━━━━━ Supplied entries ━━━━━

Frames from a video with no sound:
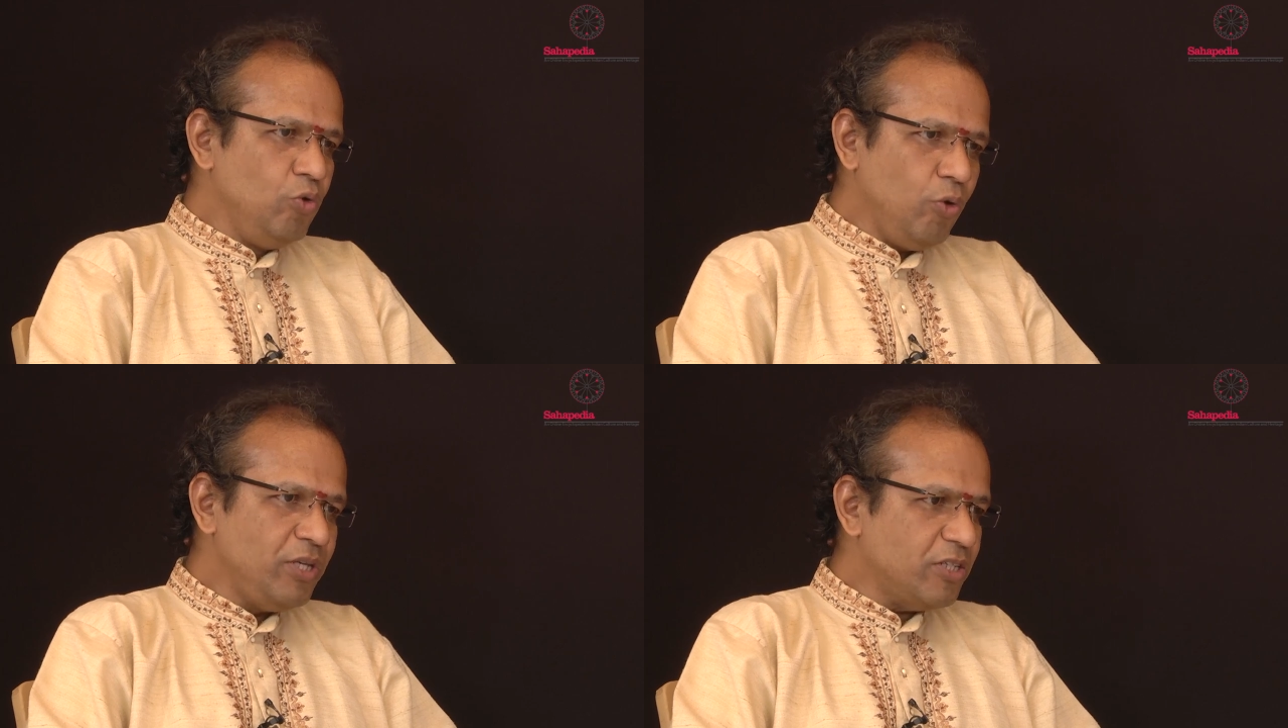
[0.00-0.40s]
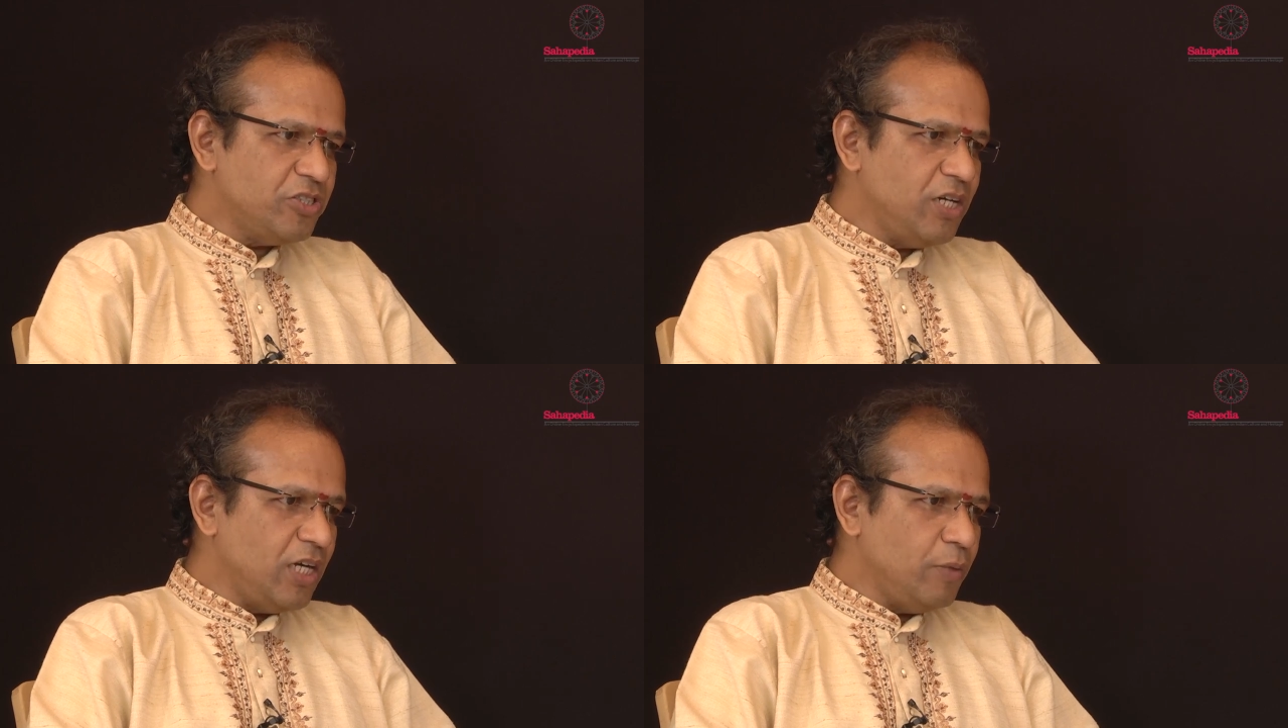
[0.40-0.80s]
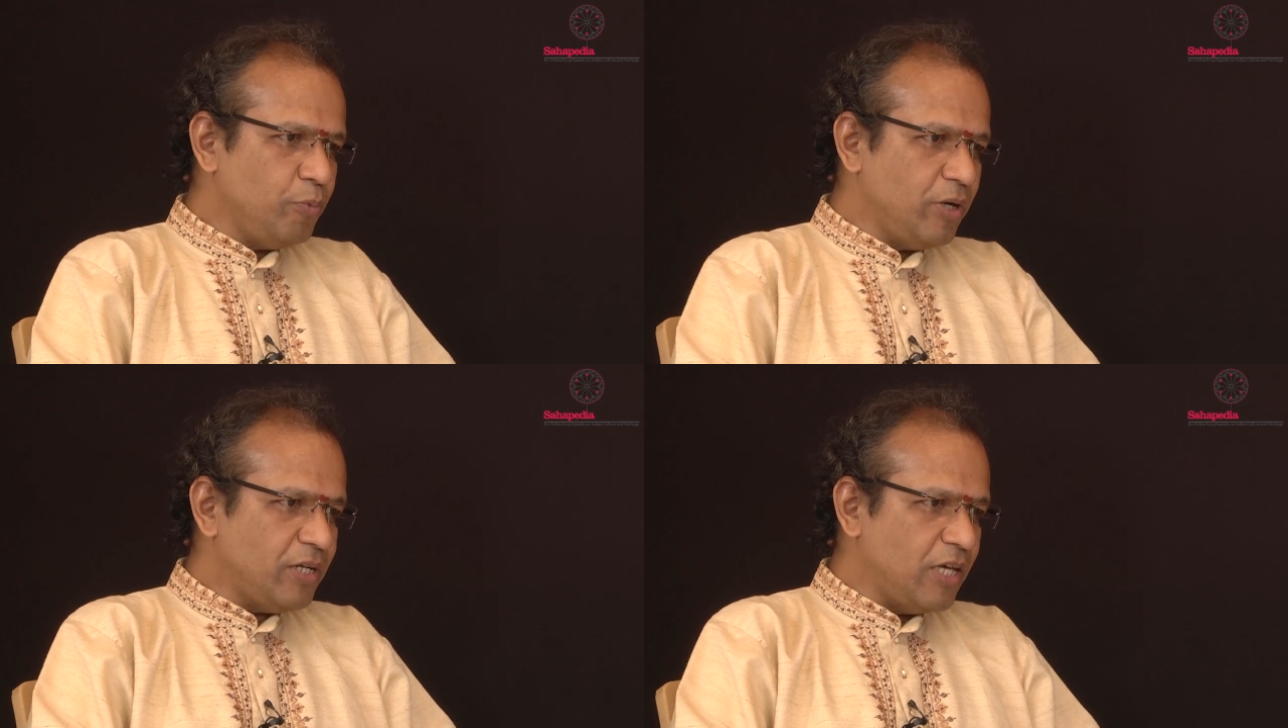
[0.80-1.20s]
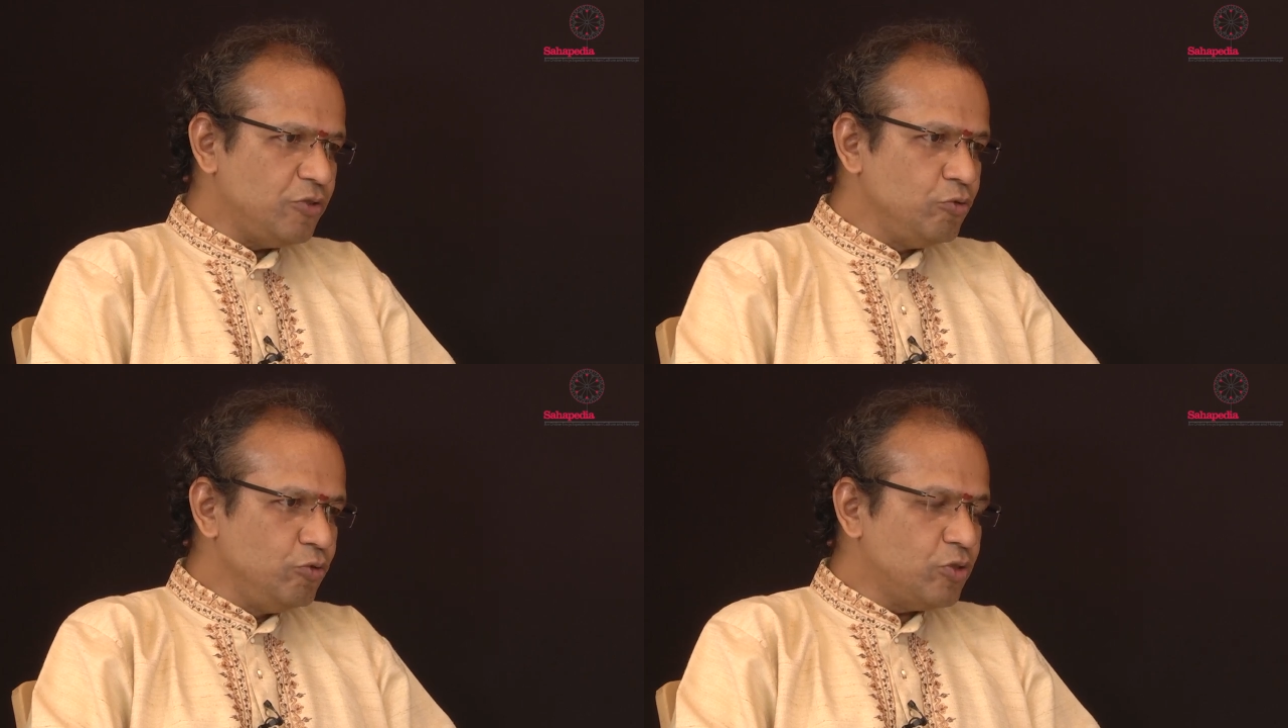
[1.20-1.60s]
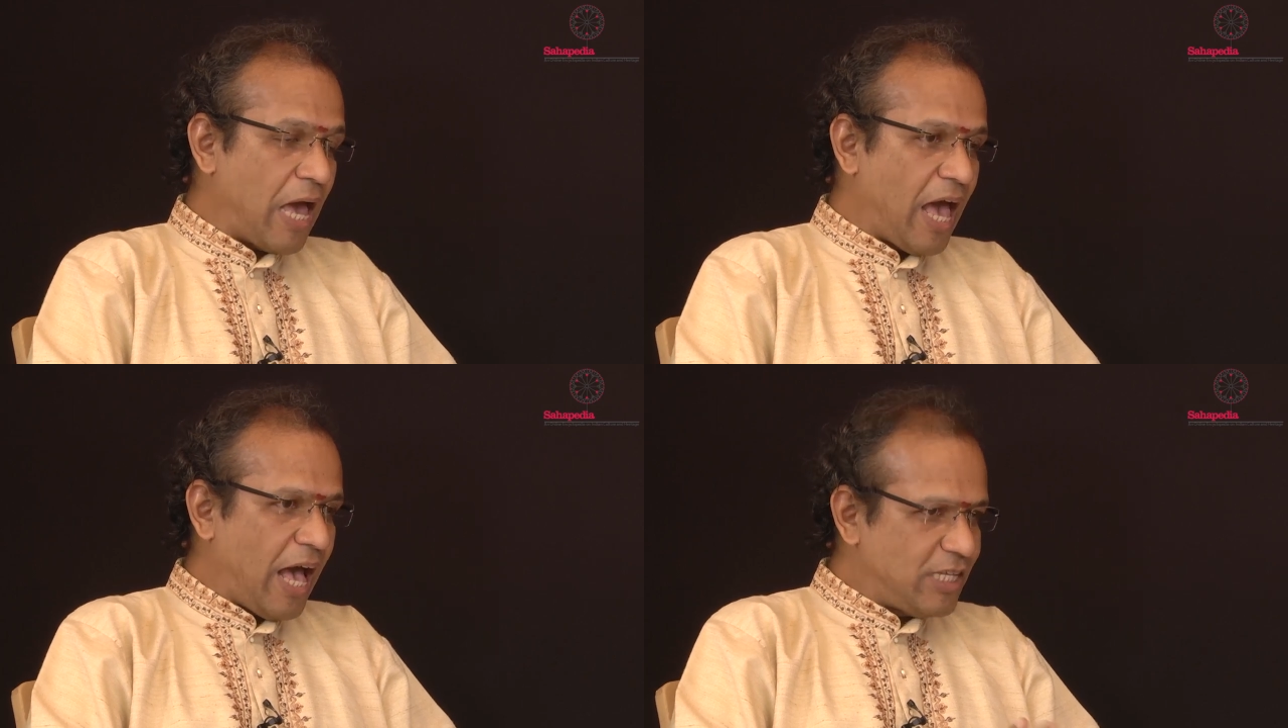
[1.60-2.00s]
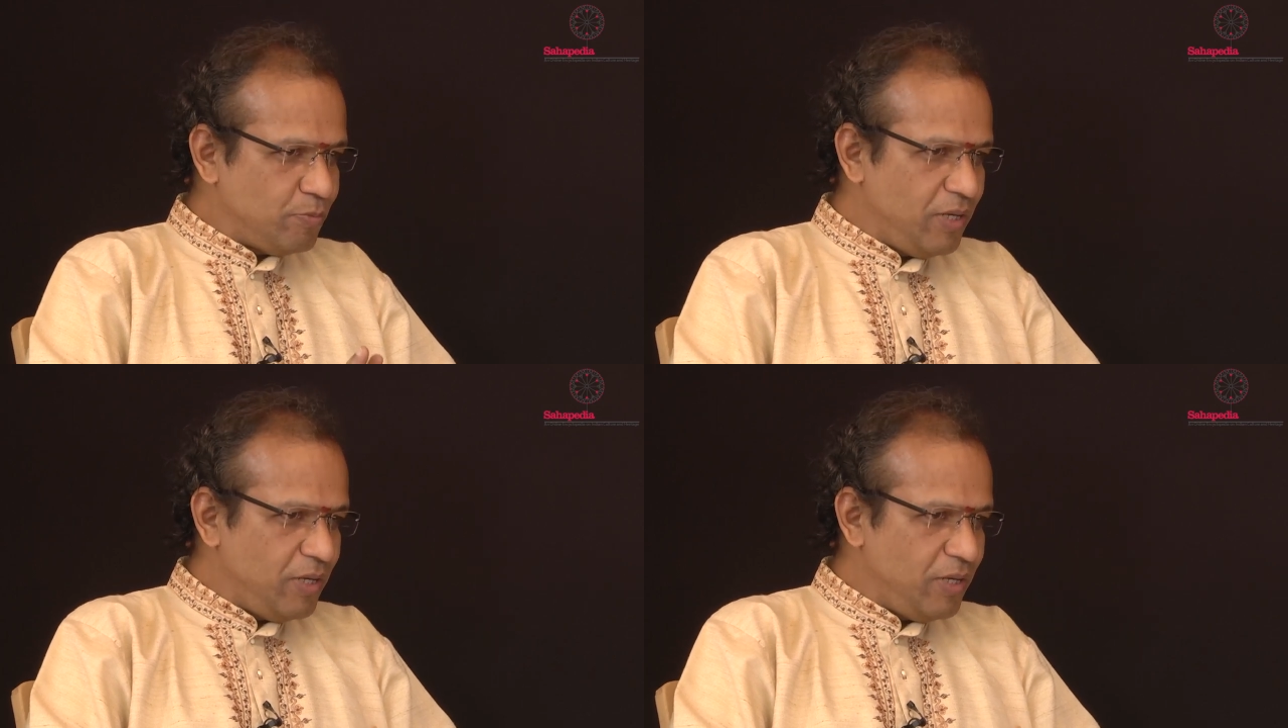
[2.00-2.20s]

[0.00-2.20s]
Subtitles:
No Yakshagana poet has used as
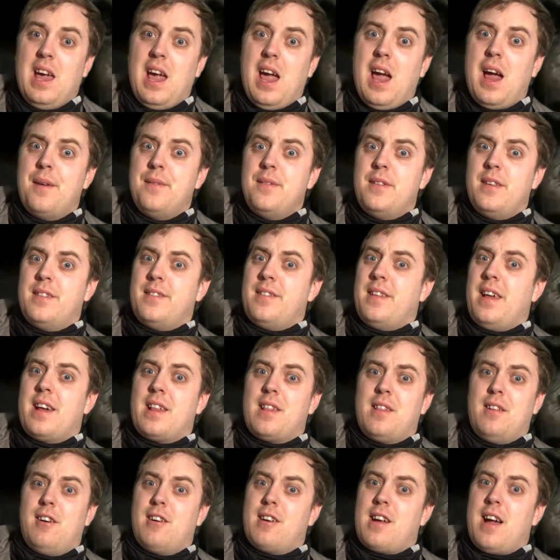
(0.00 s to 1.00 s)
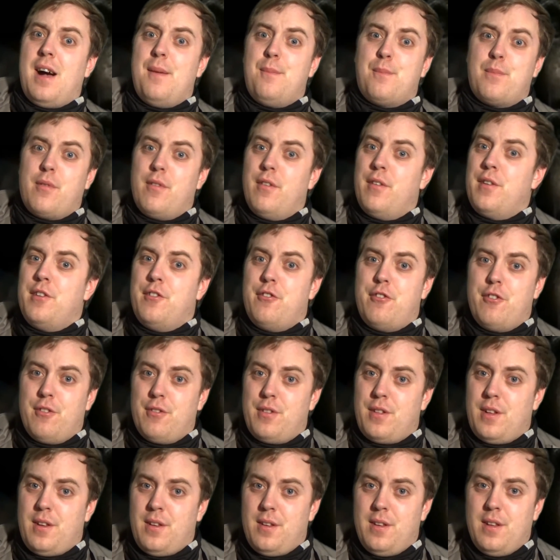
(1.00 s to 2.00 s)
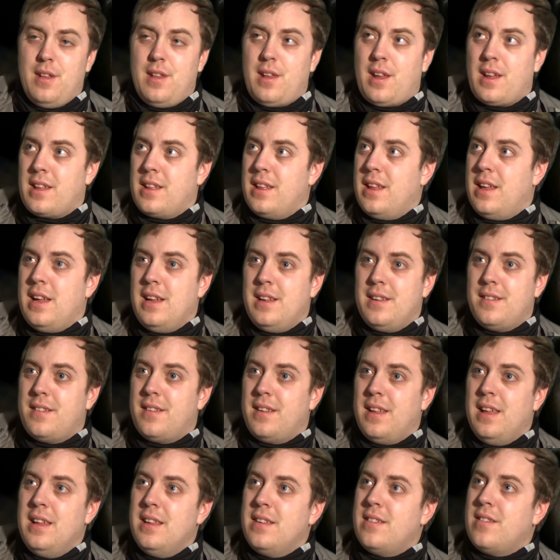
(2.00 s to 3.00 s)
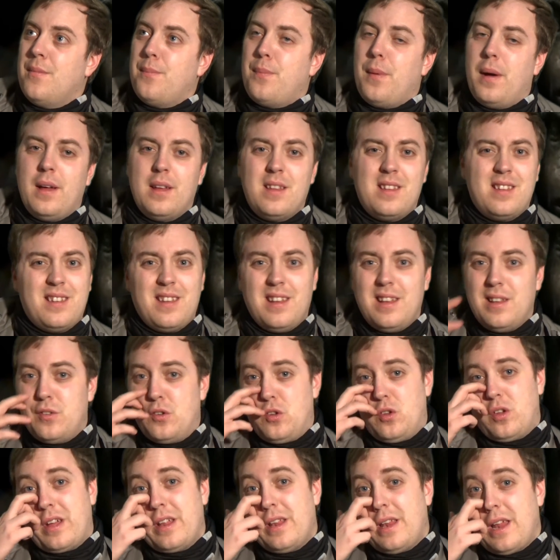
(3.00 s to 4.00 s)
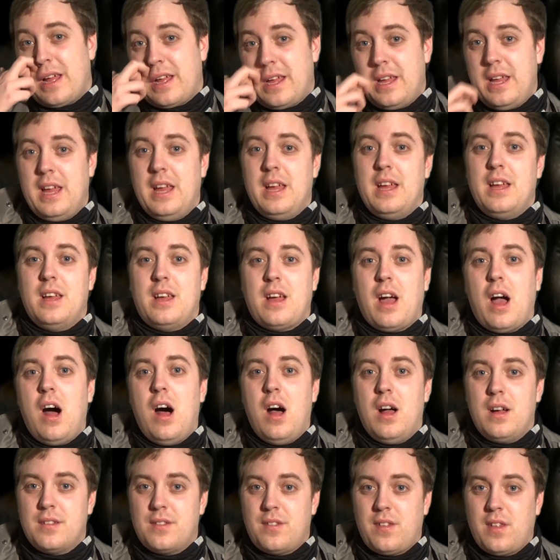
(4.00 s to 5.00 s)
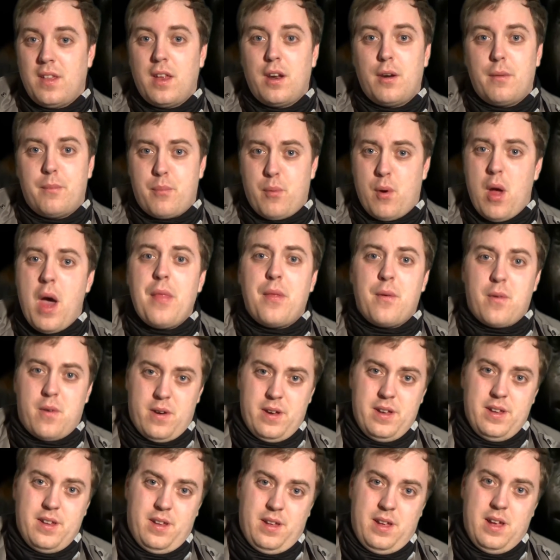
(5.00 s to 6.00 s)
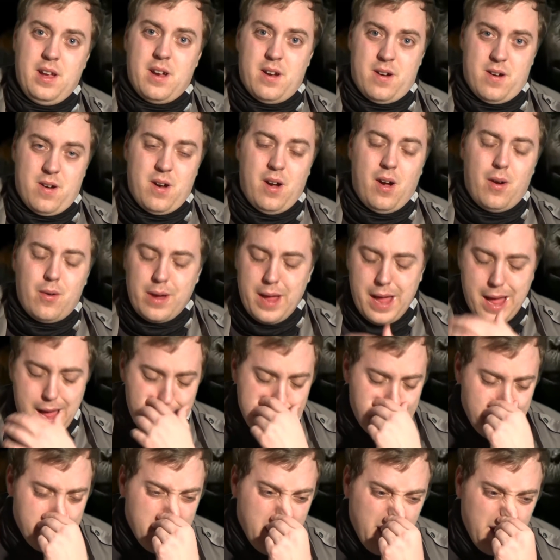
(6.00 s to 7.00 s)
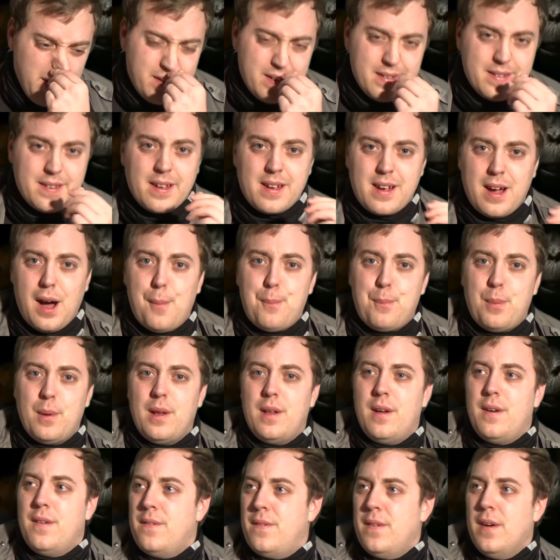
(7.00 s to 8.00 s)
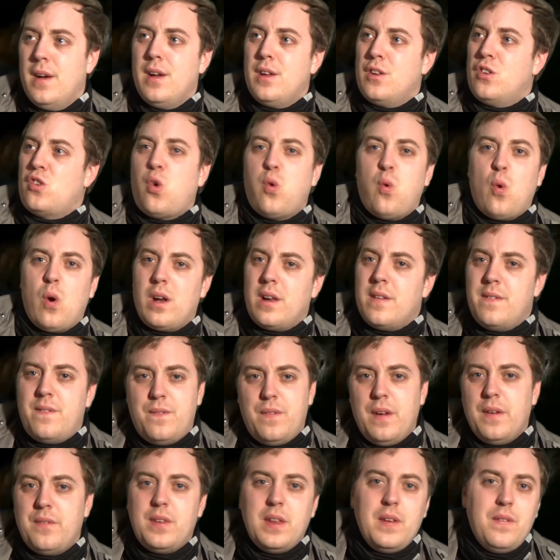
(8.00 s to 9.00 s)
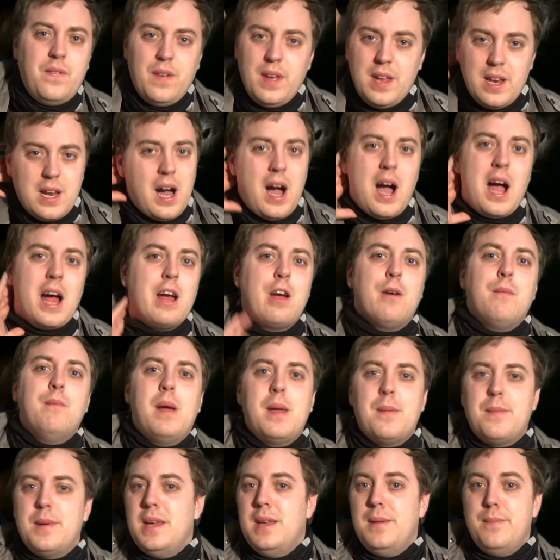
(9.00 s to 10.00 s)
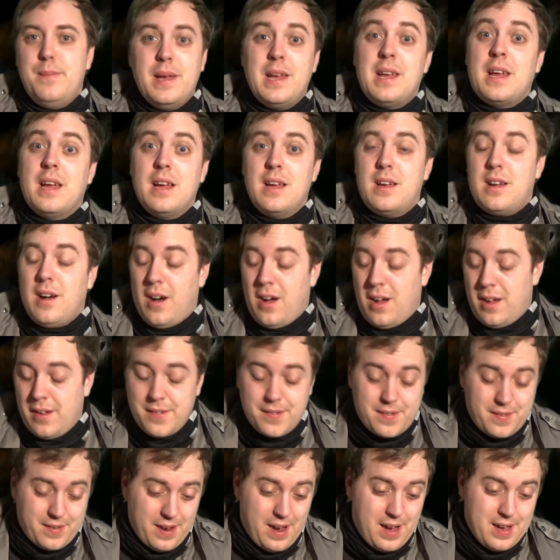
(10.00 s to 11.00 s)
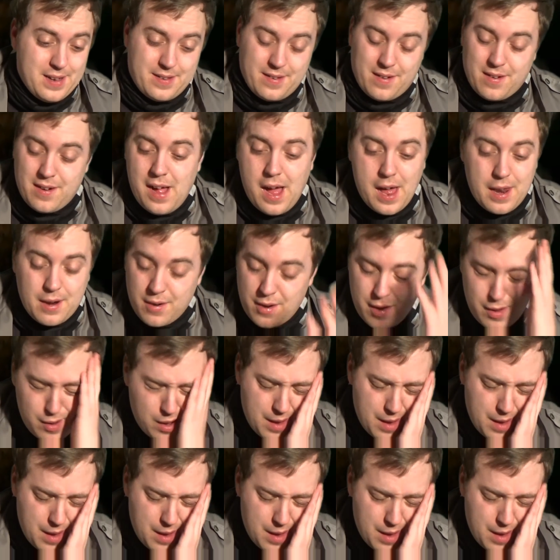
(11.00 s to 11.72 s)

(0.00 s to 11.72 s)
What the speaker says: I'm just like, look, I'm pretty sure he's looking like King Kong's little brother here, okay? Just a couple of 50 feet higher, maybe he'd be King Kong size. I don't know.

━━━━━

Give the lines exactly, from the first line of the entries to the line with "(9.00 s to 10.00 s)", both ends included. Skip the pictures.

Frames from a video with no sound:
[0.00-0.40s]
[0.40-0.80s]
[0.80-1.20s]
[1.20-1.60s]
[1.60-2.00s]
[2.00-2.20s]

[0.00-2.20s]
Subtitles:
No Yakshagana poet has used as
(0.00 s to 1.00 s)
(1.00 s to 2.00 s)
(2.00 s to 3.00 s)
(3.00 s to 4.00 s)
(4.00 s to 5.00 s)
(5.00 s to 6.00 s)
(6.00 s to 7.00 s)
(7.00 s to 8.00 s)
(8.00 s to 9.00 s)
(9.00 s to 10.00 s)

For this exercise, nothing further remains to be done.